On the other hand, ADF Power Query uses Spark, the well-known distributed processing engine. In this case data is processed using multiple worker nodes and collected inside the master node. When you use Power Query within ADF, it will allow you to select the size of cluster which is used to perform data transformations. If someone needs to scale out, it is a matter of selecting a cluster with higher number of nodes.
Matured vs Preview
Power BI dataflow has been there for a while and it has been used by many people in production. Apart from that it allows to perform lot of data transformations and supports a lot of connectors, both on premises and cloud.

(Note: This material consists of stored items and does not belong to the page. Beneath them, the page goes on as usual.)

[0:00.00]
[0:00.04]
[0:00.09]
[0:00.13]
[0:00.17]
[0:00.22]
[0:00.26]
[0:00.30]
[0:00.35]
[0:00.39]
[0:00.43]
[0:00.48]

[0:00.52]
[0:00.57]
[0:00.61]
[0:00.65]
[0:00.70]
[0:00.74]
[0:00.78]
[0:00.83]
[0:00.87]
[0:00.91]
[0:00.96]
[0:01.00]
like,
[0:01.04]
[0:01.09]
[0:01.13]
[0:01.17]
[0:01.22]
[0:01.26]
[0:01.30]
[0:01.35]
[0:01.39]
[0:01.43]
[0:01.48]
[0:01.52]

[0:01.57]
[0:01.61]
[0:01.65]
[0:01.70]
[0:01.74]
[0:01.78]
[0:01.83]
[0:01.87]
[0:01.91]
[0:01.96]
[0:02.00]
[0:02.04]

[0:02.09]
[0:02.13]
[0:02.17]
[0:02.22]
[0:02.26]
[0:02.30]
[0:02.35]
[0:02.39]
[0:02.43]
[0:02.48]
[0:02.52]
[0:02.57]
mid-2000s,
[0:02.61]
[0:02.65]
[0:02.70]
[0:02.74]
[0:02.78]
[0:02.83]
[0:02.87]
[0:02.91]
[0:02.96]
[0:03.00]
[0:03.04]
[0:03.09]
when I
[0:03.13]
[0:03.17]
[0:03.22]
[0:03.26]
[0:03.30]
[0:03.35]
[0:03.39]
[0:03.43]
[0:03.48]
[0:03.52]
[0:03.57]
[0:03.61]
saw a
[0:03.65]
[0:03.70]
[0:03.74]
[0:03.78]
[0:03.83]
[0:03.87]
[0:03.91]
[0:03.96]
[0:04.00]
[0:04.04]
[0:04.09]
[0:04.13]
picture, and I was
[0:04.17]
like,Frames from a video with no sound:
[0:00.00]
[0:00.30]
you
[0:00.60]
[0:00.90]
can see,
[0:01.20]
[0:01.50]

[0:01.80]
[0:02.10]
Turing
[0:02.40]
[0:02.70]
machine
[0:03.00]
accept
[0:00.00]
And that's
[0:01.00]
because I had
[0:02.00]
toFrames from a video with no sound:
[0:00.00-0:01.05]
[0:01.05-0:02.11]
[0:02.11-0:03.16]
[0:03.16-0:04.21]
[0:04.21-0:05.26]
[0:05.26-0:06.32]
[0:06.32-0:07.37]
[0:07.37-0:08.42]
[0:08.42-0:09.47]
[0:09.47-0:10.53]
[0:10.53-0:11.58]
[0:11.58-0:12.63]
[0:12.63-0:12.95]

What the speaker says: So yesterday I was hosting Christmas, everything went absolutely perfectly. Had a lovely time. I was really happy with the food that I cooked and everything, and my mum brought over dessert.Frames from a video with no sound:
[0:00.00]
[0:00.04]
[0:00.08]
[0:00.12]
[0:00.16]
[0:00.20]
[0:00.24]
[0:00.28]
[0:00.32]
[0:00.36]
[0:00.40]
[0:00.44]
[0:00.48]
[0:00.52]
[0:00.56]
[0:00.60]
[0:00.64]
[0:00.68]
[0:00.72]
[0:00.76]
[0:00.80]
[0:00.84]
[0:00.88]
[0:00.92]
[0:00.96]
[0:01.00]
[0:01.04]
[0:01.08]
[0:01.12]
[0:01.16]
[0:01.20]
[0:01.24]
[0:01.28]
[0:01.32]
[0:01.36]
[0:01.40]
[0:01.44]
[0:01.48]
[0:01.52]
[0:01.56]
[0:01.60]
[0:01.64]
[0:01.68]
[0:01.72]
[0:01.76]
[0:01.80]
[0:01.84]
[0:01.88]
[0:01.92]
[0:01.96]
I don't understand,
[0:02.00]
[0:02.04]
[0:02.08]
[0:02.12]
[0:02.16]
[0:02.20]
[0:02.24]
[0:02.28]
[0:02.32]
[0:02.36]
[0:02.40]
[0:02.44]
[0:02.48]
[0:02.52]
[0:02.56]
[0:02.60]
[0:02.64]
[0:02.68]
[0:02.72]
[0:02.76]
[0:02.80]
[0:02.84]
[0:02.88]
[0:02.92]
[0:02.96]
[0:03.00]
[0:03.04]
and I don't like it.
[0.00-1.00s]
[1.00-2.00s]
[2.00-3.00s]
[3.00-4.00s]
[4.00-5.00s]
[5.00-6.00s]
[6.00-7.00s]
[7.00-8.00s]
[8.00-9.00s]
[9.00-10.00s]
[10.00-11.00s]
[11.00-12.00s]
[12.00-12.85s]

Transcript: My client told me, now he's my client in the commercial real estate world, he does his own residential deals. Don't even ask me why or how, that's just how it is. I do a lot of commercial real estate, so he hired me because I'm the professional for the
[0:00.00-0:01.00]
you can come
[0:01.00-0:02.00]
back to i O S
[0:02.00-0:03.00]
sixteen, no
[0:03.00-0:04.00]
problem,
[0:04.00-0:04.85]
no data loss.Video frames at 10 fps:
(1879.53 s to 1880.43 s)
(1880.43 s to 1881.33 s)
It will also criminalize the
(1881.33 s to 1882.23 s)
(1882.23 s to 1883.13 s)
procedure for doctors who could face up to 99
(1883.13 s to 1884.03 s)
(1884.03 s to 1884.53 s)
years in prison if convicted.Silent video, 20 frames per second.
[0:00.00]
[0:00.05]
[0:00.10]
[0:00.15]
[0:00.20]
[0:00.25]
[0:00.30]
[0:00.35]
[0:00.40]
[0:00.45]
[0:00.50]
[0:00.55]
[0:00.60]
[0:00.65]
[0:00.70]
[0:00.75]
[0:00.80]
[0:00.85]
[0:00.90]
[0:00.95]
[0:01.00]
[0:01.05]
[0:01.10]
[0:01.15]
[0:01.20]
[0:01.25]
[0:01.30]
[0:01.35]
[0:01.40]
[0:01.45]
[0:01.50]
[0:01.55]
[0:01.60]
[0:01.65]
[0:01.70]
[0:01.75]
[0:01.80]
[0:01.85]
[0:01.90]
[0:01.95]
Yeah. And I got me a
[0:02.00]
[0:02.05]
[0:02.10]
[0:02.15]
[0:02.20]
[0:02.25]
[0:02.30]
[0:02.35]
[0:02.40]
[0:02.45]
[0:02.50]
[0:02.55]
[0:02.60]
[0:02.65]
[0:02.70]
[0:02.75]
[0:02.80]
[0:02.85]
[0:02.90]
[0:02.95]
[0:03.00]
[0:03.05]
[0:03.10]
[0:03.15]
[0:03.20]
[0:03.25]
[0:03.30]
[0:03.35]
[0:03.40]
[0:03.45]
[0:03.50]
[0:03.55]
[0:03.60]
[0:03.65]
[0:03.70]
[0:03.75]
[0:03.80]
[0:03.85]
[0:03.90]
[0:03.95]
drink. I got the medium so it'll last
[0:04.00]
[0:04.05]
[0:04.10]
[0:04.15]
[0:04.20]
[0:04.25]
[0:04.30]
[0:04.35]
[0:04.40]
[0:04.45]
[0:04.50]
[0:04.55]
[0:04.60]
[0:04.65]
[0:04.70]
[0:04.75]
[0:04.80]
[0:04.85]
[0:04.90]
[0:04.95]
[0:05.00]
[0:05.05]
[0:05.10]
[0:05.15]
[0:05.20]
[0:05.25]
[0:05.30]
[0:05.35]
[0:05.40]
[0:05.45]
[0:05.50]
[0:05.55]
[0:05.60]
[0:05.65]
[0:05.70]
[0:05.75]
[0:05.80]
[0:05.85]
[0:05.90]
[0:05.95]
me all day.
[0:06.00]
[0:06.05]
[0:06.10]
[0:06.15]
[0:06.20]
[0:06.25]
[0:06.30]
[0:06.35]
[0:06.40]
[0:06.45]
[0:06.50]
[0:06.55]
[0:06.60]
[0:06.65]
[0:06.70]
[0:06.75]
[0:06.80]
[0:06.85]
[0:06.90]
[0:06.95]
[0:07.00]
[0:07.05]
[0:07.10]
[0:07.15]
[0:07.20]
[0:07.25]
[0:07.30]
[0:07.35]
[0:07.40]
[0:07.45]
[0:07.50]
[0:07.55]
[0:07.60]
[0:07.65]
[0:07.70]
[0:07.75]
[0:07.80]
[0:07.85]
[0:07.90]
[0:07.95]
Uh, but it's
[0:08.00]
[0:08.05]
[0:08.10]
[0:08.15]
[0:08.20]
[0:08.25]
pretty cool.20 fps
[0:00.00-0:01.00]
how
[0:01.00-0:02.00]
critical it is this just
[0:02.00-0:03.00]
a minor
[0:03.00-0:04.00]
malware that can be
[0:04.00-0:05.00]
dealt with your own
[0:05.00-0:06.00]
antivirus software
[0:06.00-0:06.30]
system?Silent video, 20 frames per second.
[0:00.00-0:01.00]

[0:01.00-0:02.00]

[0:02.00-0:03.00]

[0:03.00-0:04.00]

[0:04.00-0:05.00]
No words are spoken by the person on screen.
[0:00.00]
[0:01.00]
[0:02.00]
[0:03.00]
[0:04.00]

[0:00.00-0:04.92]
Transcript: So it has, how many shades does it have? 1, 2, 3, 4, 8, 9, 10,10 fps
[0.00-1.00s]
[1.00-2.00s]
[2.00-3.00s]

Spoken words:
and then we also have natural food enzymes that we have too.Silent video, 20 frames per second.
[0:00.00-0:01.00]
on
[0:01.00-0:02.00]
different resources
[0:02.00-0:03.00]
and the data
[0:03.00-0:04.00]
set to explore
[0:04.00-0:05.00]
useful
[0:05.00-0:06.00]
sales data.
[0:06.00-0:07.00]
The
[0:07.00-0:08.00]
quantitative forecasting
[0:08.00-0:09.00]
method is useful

However, ADF Power Query or Wrangling Dataflow has been in preview mode for a while now. I don’t believe that anyone would or should use Preview feature for in production. Additionally, as of now, Power Query in ADF only supports limited data transformation functions. Although you see that all the transformations are available in UI, when you save a Power Query, it will let you know most of the transformations are not supported as of now. I hope this will change when the go to production. Apart from that, again as of now, Power Query only supports limited number of data source systems.
|Feature||Power BI Dataflow||ADF Power Query|
|Data Source||On-Premise and Most Cloud based Data Sources||Limited, Few Azure data sources|
|Destination||ADLS Gen2, Shared or Dedicated||Cloud Data warehouses, Azure Storage Accounts|
|Data Load||Small to Medium Data Volume||Medium to Large Data Volume|
|M Query Transformations Support||Extensive||Limited|
|Power BI Support||Yes||No ( Power BI still can connect to a sink using a connector)|
|Maximum data Refresh Rate||8 in Shared/ 48 in Dedicated||No limit|
|Linked Entity||Support||Not Support|
|Common Data Model (CDM)||Support||Not Support|
|Cost||Cheap( Comes free with Power BI Licensing)||Expensive (Depending on the cluster size and the execution time)|
Azure Data Factory already have Mapping Dataflow to process data using Spark cluster and ADF team has been focusing more to enhancing it. However, they seems to have interest about allowing users to use Power Query for data processing. I believe from that Power Query experience, ADF team is trying to bring business users ( citizen data integrators) to Azure Data Factory platform. These business users who are already using Power BI Dataflow must know that ADF Power Query is not the same as what they have been using. ADF Power Query allows business users to process data at scale without writing any code using same UI they have been using within Power BI. In my personal experience, Power BI dataflow can not be replaced by Power Query in ADF even if these two have some similarities.(as of now)
Thank you for reading and stay safe! Cheers!